» Data excerpts

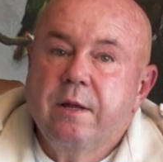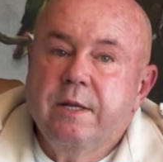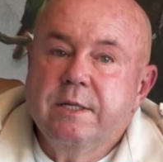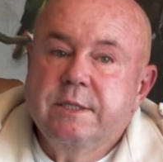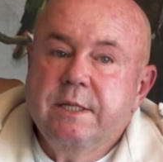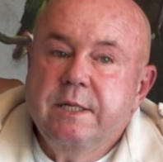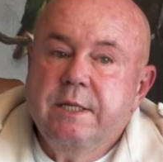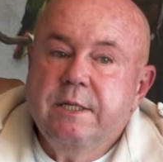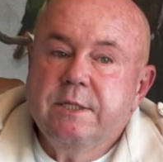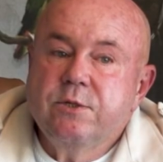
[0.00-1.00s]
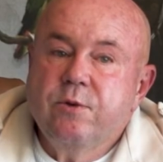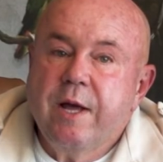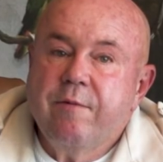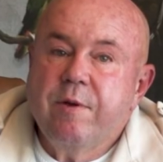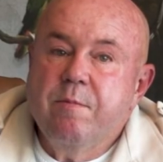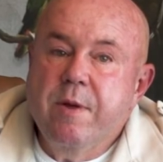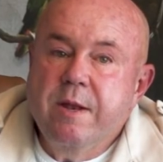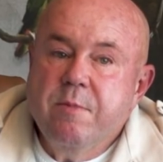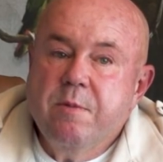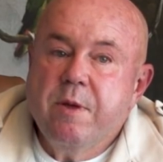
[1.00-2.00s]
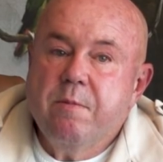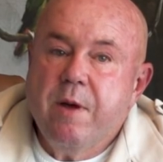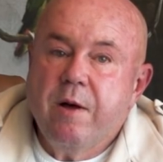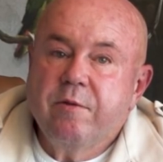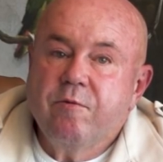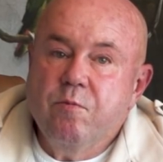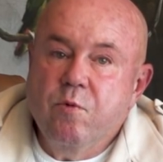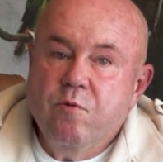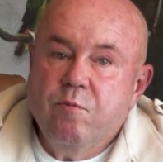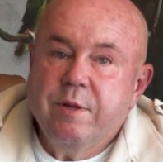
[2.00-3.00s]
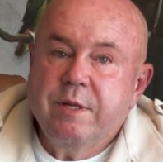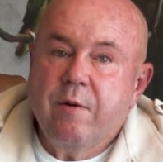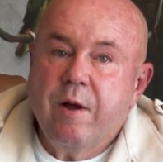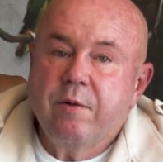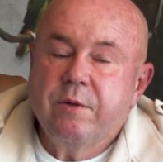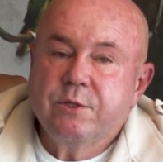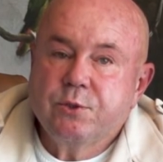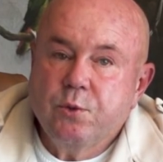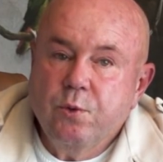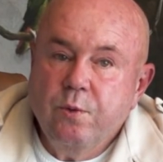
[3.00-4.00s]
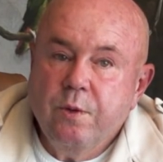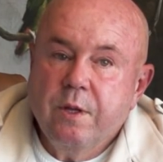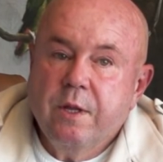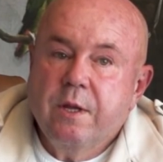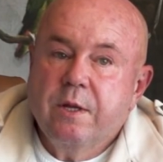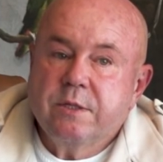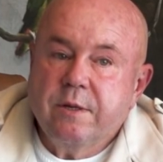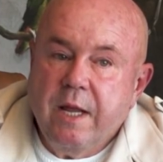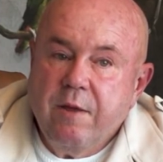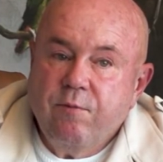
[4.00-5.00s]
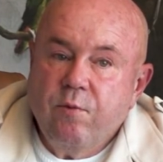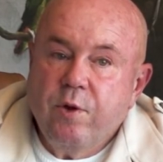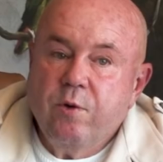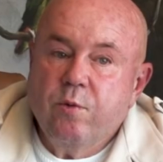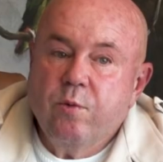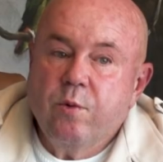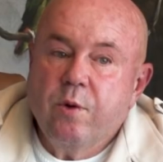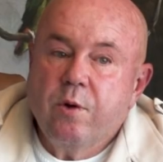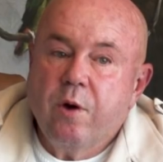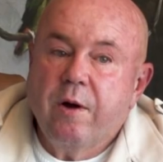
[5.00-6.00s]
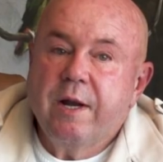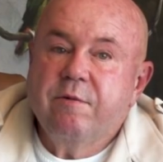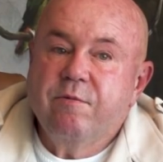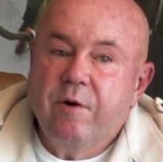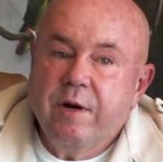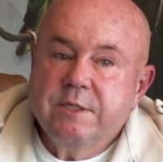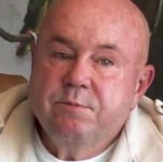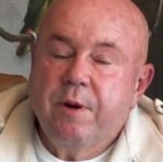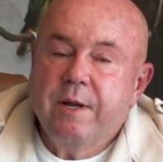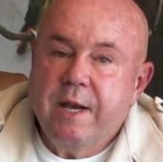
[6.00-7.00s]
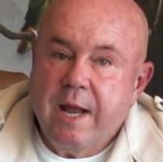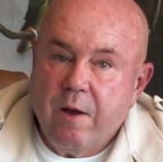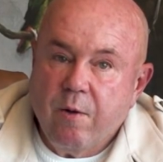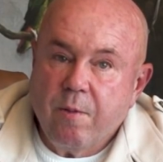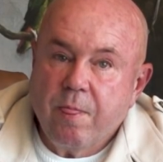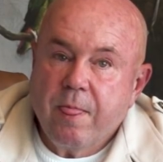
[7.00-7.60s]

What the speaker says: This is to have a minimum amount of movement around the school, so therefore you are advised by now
---
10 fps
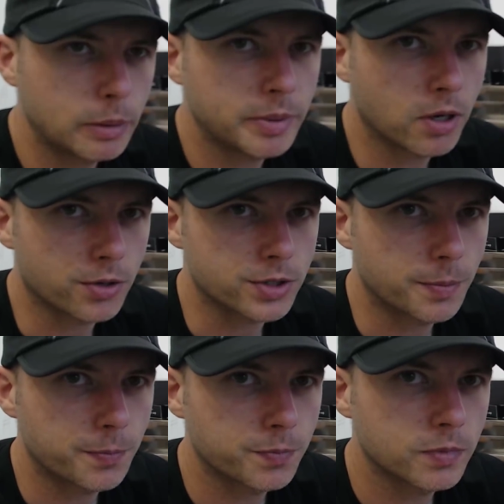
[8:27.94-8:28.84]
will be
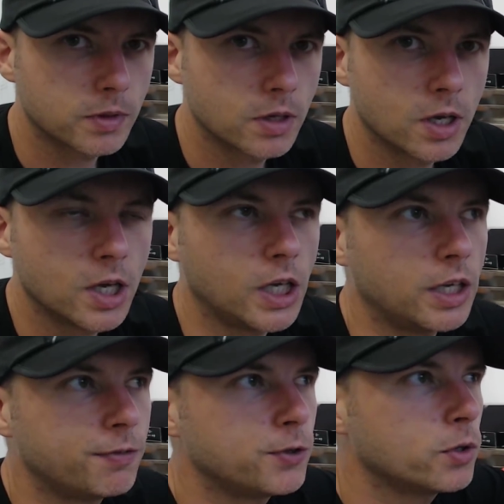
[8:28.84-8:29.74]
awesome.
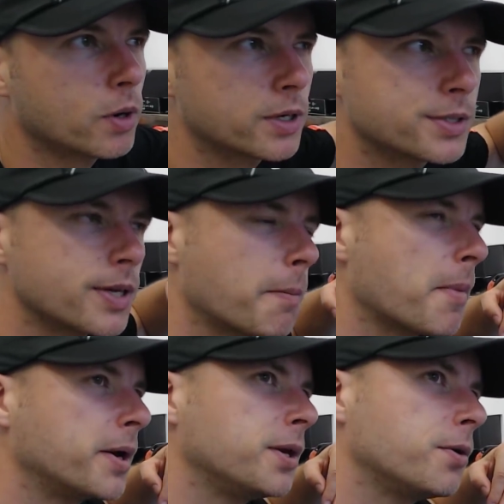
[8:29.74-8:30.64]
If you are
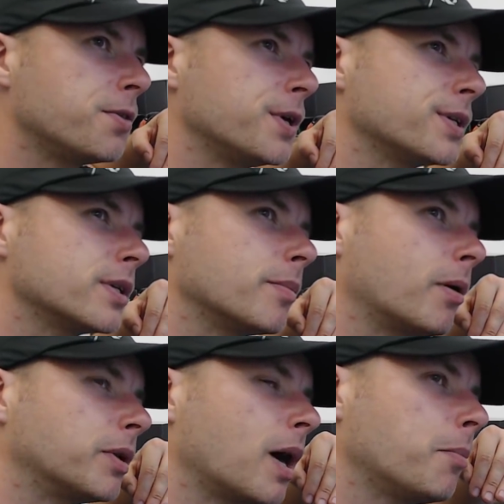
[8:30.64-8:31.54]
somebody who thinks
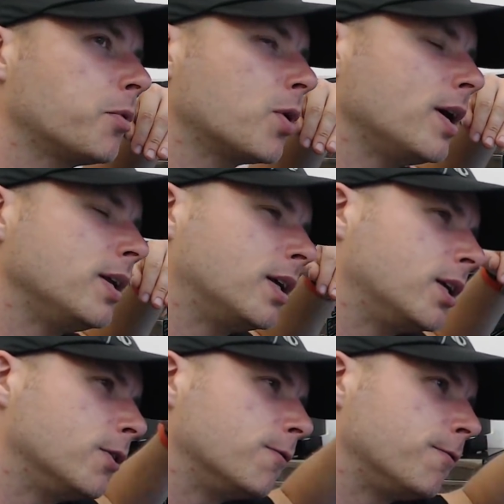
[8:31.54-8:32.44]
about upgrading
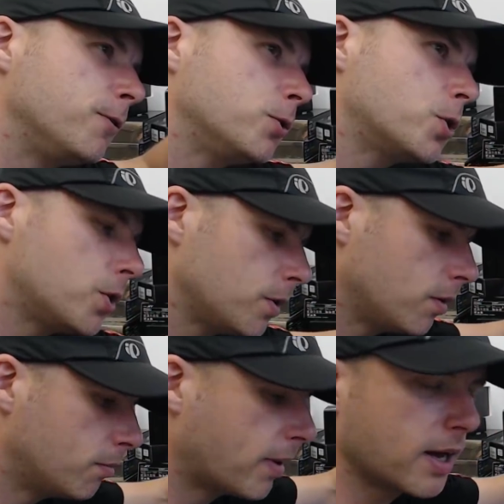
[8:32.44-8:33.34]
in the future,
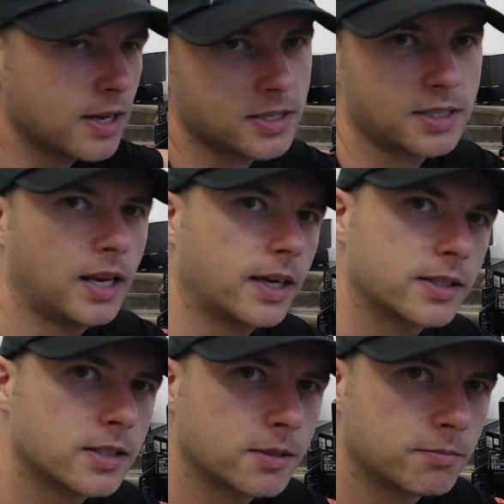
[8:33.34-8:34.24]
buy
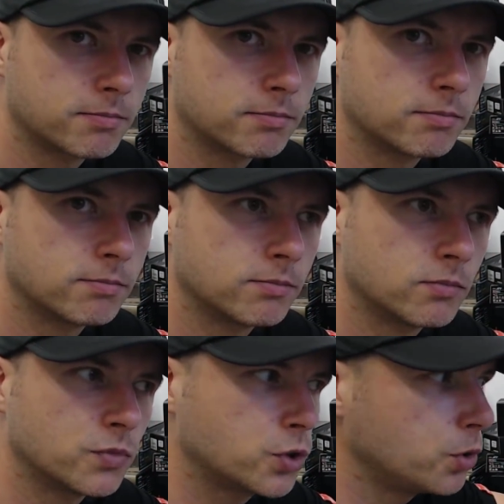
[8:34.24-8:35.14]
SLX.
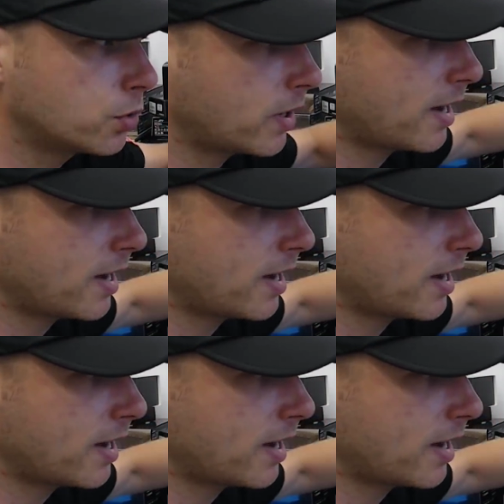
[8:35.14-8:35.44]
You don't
---
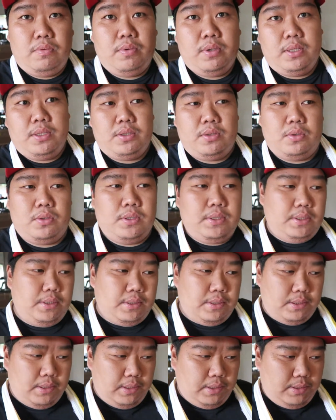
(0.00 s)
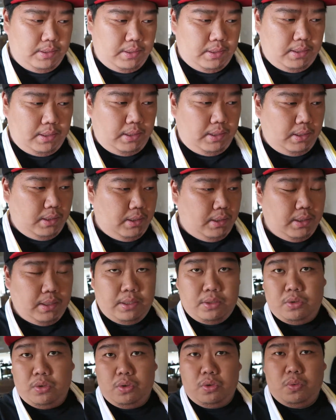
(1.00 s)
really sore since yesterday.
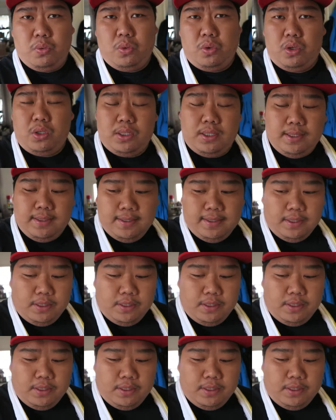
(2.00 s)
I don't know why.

» What you have to do
Go to the line above that contains "[0.00-1.00s]" and reproduce everything exactly from there through the line that contains "What the speaker", leaving out the pictures.

» Finished exercise
[0.00-1.00s]
[1.00-2.00s]
[2.00-3.00s]
[3.00-4.00s]
[4.00-5.00s]
[5.00-6.00s]
[6.00-7.00s]
[7.00-7.60s]

What the speaker says: This is to have a minimum amount of movement around the school, so therefore you are advised by now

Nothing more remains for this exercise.